■ What to do
The output must consist only of the lines from the one with "[0:09.63-0:10.70]" through the end of the listing, restated exactly and free of pictures.

■ Records supplied
○ ○ ○ ○

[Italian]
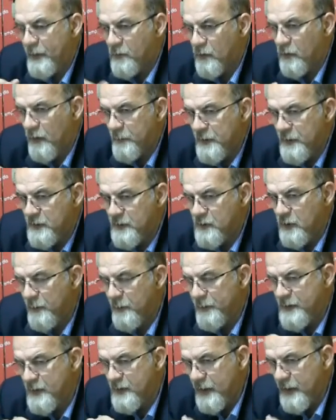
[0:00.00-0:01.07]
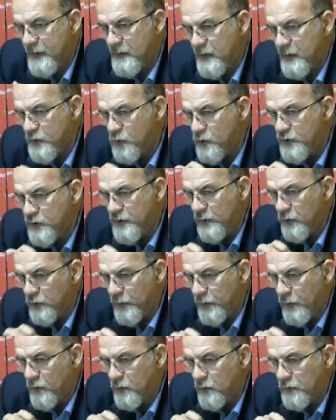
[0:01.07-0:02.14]
all'amministrazione precedente sul
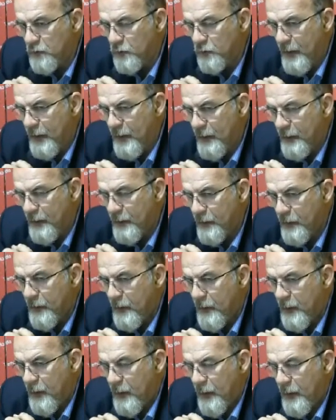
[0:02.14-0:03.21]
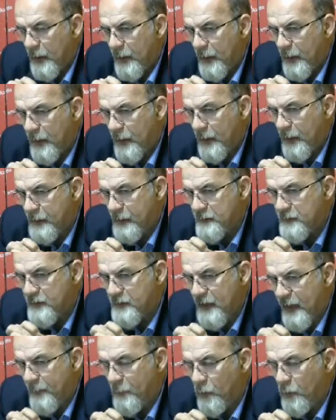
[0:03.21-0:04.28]
settore culturale eh,
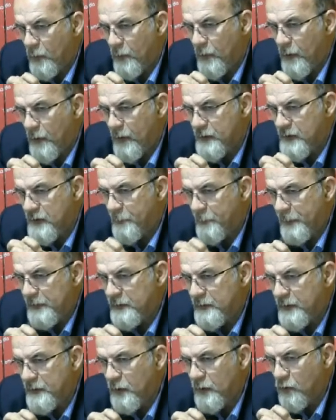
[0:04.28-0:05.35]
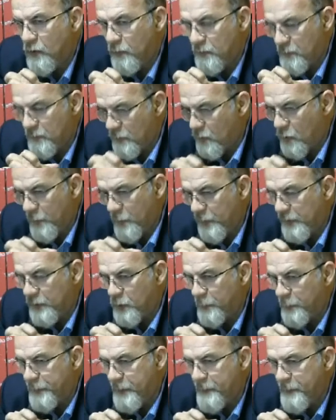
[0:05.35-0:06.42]
stiamo, eh, siamo partiti con, come ho detto
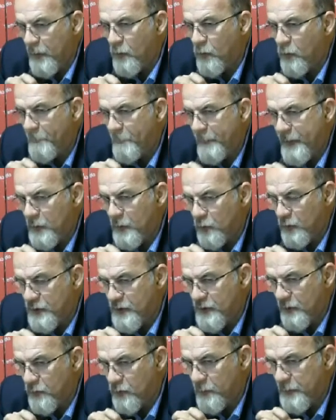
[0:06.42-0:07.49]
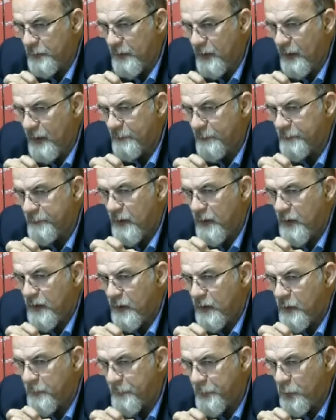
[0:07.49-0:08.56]
prima con meno 200.000,
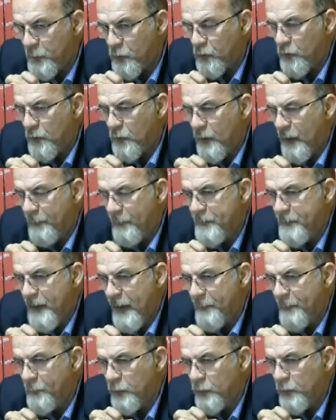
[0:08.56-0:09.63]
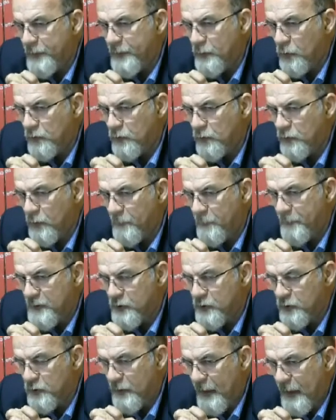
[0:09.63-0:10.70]
in più abbiamo ridotto il
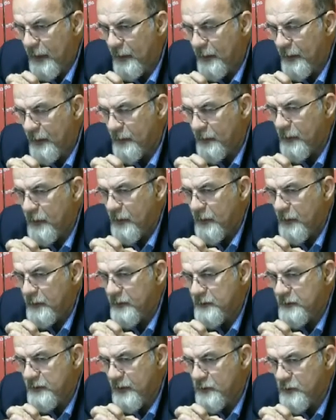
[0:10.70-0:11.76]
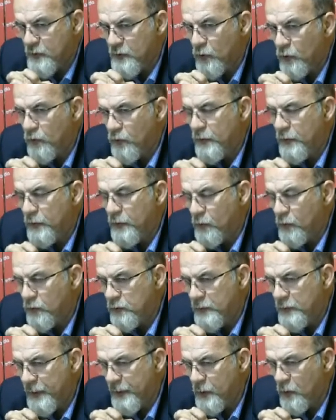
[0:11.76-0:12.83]
personale nel senso con un
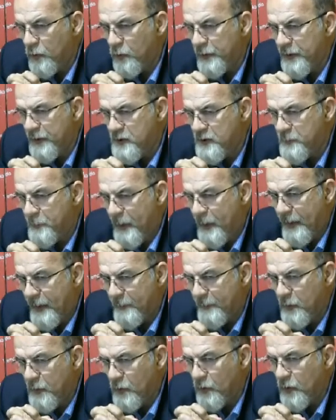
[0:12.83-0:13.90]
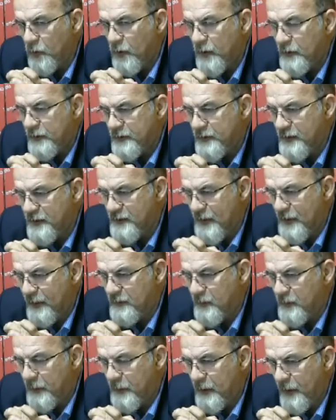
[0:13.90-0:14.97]
ulteriore risparmio di
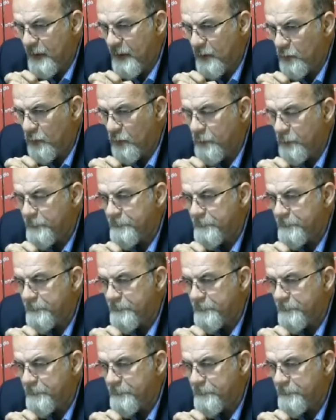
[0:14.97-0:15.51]
60.000 euro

○ ○ ○ ○

■ Reply to the task
[0:09.63-0:10.70]
in più abbiamo ridotto il
[0:10.70-0:11.76]
[0:11.76-0:12.83]
personale nel senso con un
[0:12.83-0:13.90]
[0:13.90-0:14.97]
ulteriore risparmio di
[0:14.97-0:15.51]
60.000 euro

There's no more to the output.